Chrysler frequently misjudged consumer tastes and needs. In the 1950s it introduced boxy cars while GM and
Ford launched sleek-looking models. In the early 1960s the company launched small cars just as consumers began
to demand power and luxury. With oil prices high in the early 1970s, Chrysler maintained its line of large,
inefficient cars. As a result, Chrysler’s share of the U.S. automobile market dropped from 21 percent in 1952 to
just 9 percent in 1979. The company suffered severe financial losses throughout the 1970s.
In 1978 the company hired former Ford president Lee Iacocca as its president and chief executive officer. In
1980, as Chrysler faced bankruptcy, the federal government agreed to guarantee $1.5 billion in loans to keep the
company afloat. The bailout was unpopular among many Americans, but Iacocca appeared on television and
made speeches to explain Chrysler’s position. His efforts helped win support for the company, which paid back
the loans in 1983, seven years early.
In the early 1980s Chrysler closed several plants and laid off thousands of workers. At the same time, it
introduced a successful line of new vehicles, including Chrysler K-cars, the Dodge Aries, the Plymouth Reliant,
and the LeBaron convertible. In 1984, the year it introduced the best-selling Dodge Caravan and Plymouth
Voyager minivans, Chrysler earned record profits of $2.4 billion. In 1987 Chrysler acquired American Motors
Company, maker of Eagle cars and four-wheel drive Jeeps. The company diversified by buying aerospace and
rental-car businesses, but it sold these and other noncore businesses in the 1990s.

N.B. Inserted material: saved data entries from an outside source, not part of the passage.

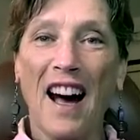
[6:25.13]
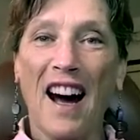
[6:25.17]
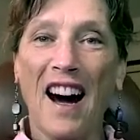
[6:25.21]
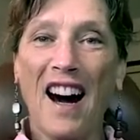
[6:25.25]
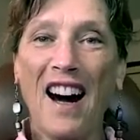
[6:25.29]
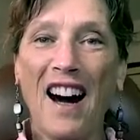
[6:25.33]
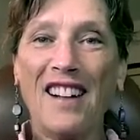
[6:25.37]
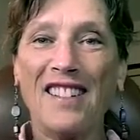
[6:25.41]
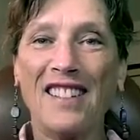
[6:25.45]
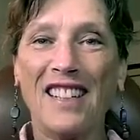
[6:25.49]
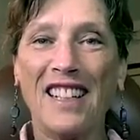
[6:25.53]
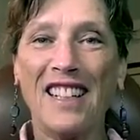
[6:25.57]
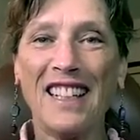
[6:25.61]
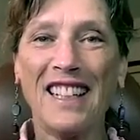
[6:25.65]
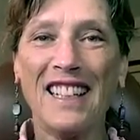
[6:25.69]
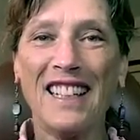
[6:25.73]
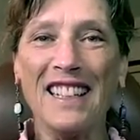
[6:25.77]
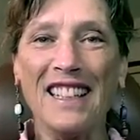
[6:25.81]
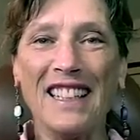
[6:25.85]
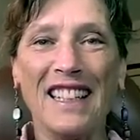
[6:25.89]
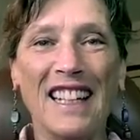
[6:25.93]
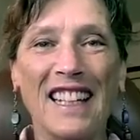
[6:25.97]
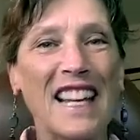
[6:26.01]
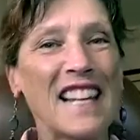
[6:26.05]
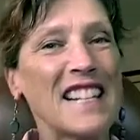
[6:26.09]
All
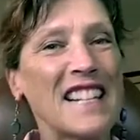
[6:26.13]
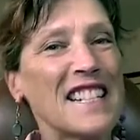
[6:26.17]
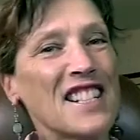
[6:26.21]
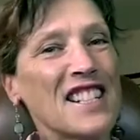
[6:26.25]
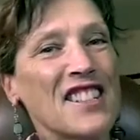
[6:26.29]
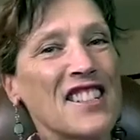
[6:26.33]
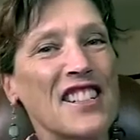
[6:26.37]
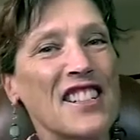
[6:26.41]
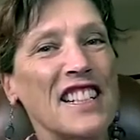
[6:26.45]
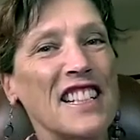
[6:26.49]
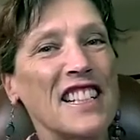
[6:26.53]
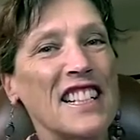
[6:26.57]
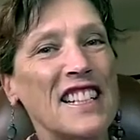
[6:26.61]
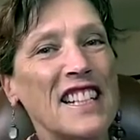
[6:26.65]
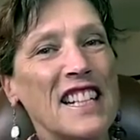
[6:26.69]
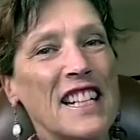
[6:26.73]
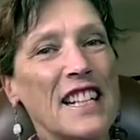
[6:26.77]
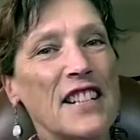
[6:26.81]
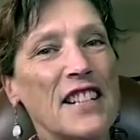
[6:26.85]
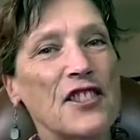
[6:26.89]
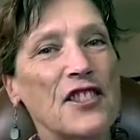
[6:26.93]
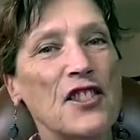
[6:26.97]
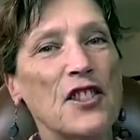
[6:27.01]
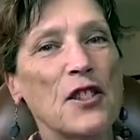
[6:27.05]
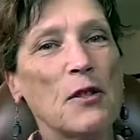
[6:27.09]
right. Is there anything
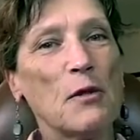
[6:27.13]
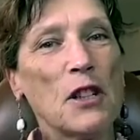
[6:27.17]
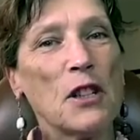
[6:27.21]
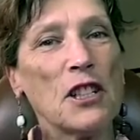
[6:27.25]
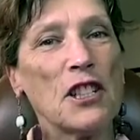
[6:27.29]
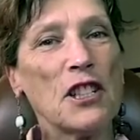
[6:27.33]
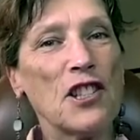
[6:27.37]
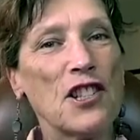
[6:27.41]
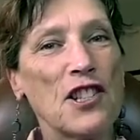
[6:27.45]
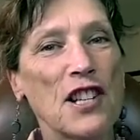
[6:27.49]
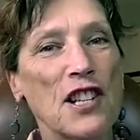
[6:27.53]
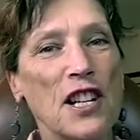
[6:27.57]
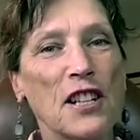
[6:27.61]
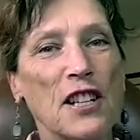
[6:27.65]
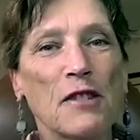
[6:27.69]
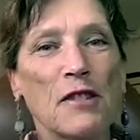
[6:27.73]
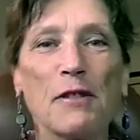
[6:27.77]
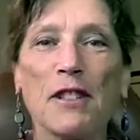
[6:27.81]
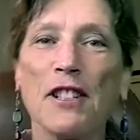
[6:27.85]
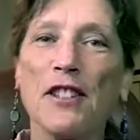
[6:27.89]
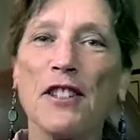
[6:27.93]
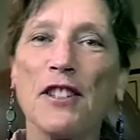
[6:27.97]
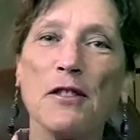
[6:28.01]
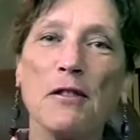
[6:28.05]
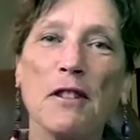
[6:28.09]
else you want to share
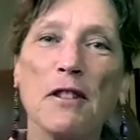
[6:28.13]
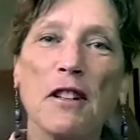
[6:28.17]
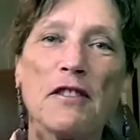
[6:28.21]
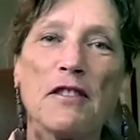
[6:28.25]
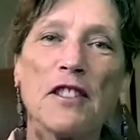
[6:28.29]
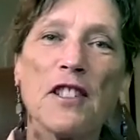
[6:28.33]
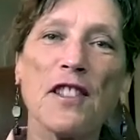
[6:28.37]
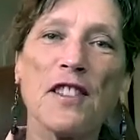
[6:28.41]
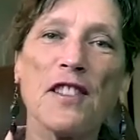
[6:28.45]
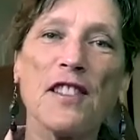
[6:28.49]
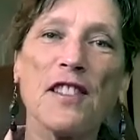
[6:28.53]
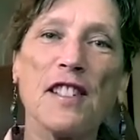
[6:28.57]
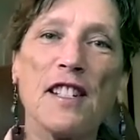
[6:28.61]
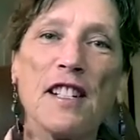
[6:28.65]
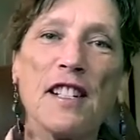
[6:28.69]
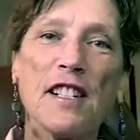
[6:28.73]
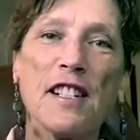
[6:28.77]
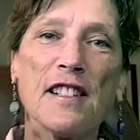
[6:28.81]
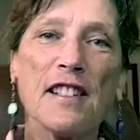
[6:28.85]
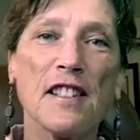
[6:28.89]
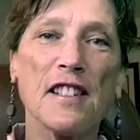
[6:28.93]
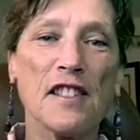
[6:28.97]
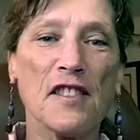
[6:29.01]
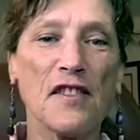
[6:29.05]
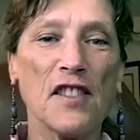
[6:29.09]
with whoever's listening to
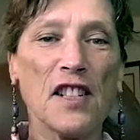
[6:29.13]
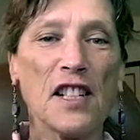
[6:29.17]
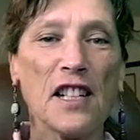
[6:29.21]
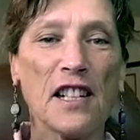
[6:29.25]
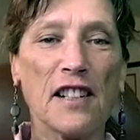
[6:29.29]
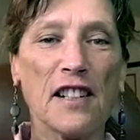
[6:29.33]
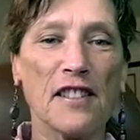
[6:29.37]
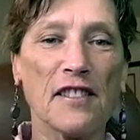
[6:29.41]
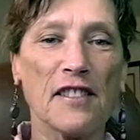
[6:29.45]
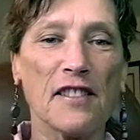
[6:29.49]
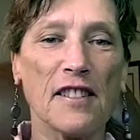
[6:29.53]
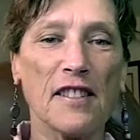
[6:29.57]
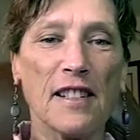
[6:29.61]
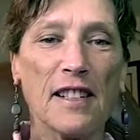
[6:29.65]
this video?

In 1991 the company lost $795 million due to poor sales during an economic recession. But from 1992 to 1995,
the company increased its revenues based on the strong sales of its minivans and Jeep Grand Cherokee. In 1997 a
month-long strike by 1,800 workers at a key engine plant in Detroit caused the company to lose $450 million. The
strike was the longest at a Chrysler plant in 30 years.
IV MERGER In 1998 Daimler-Benz acquired Chrysler Corporation for $38 billion, representing one of
the largest industrial mergers in history. Analysts of the automobile industry observed that the new company
combined Daimler-Benz’s attention to quality with Chrysler’s low-cost manufacturing strategies. The merger also
positioned DaimlerChrysler for expansions into Asian and Latin American markets, where analysts predict
significant future growth in the automobile industry. At the same time, Daimler-Benz’s distribution network allowed
the company to rapidly expand the Chrysler automobile lines to markets in Europe.
Many economists considered the creation of DaimlerChrysler an indication of the advantages and challenges of a
global economy. For example, the merger allowed the companies to cut costs by combining many of their research,
production, and marketing efforts. However, the original German and American companies also faced significant
differences in corporate tradition and national culture. Daimler-Benz, for example, was known for its highly
complex and stratified management structure, whereas Chrysler had worked hard during the 1980s and 1990s to
develop into a streamlined, profit-driven organization. Despite these differences, the merged company expected to
reach a much wider range of customers with a fully diversified line of passenger cars, trucks, and utility vehicles.